Work order - With pictures removed, the data below should be returned exactly.

[Excerpts from a dataset]
○ ○ ○ ○ ○

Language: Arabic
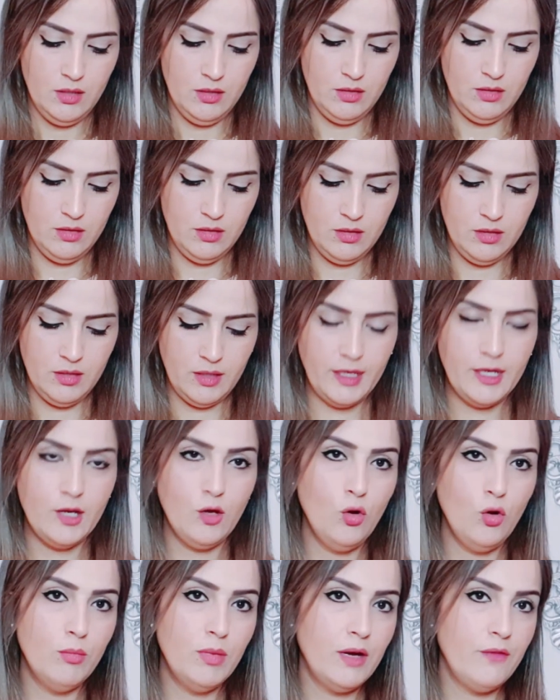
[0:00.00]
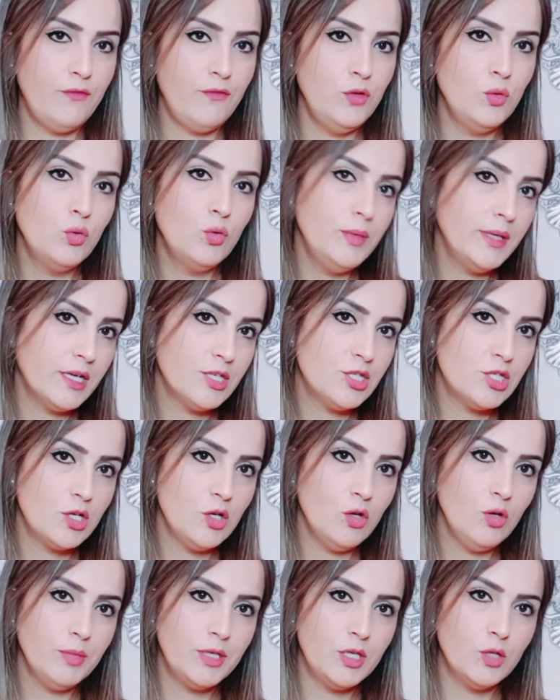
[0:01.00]
أه غير هما في لومي
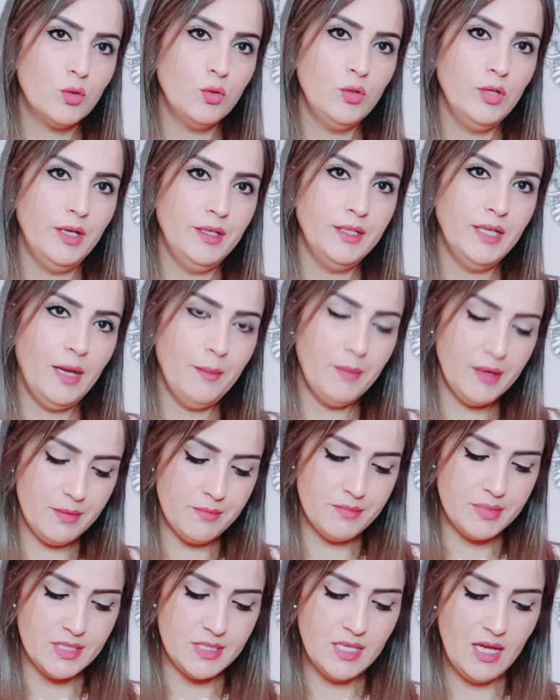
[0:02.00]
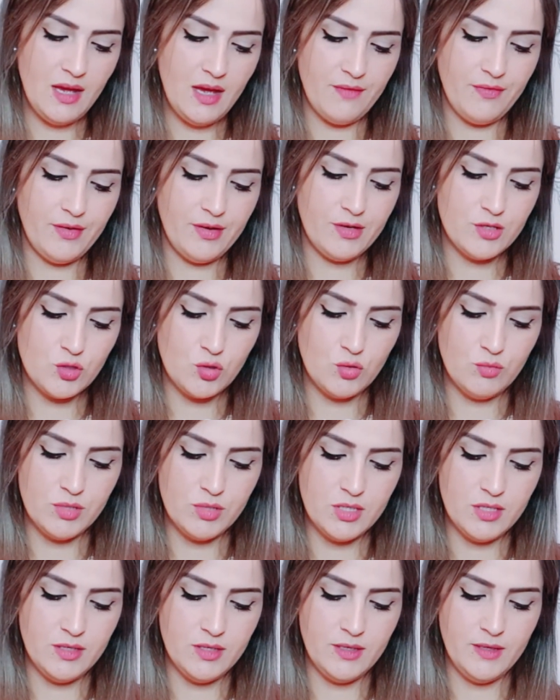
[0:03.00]
كتشريهم كيكونو يعني عامرين بزاف خصكم
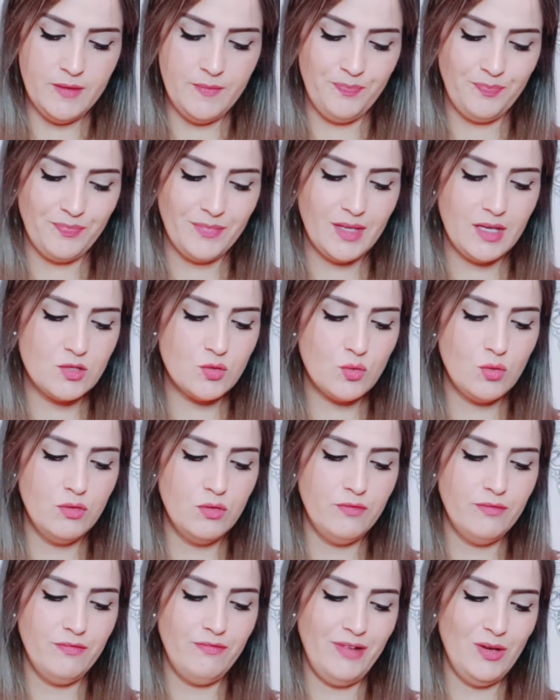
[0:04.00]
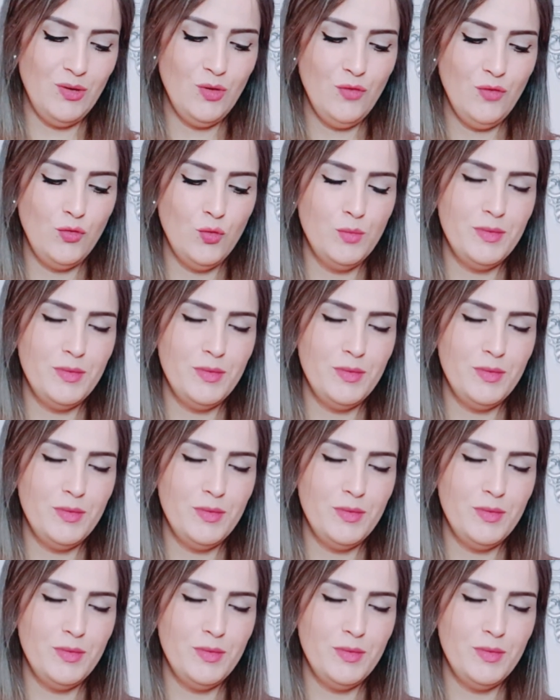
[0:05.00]
كتقول بحال في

○ ○ ○ ○ ○

Written solution -
Language: Arabic
[0:00.00]
[0:01.00]
أه غير هما في لومي
[0:02.00]
[0:03.00]
كتشريهم كيكونو يعني عامرين بزاف خصكم
[0:04.00]
[0:05.00]
كتقول بحال في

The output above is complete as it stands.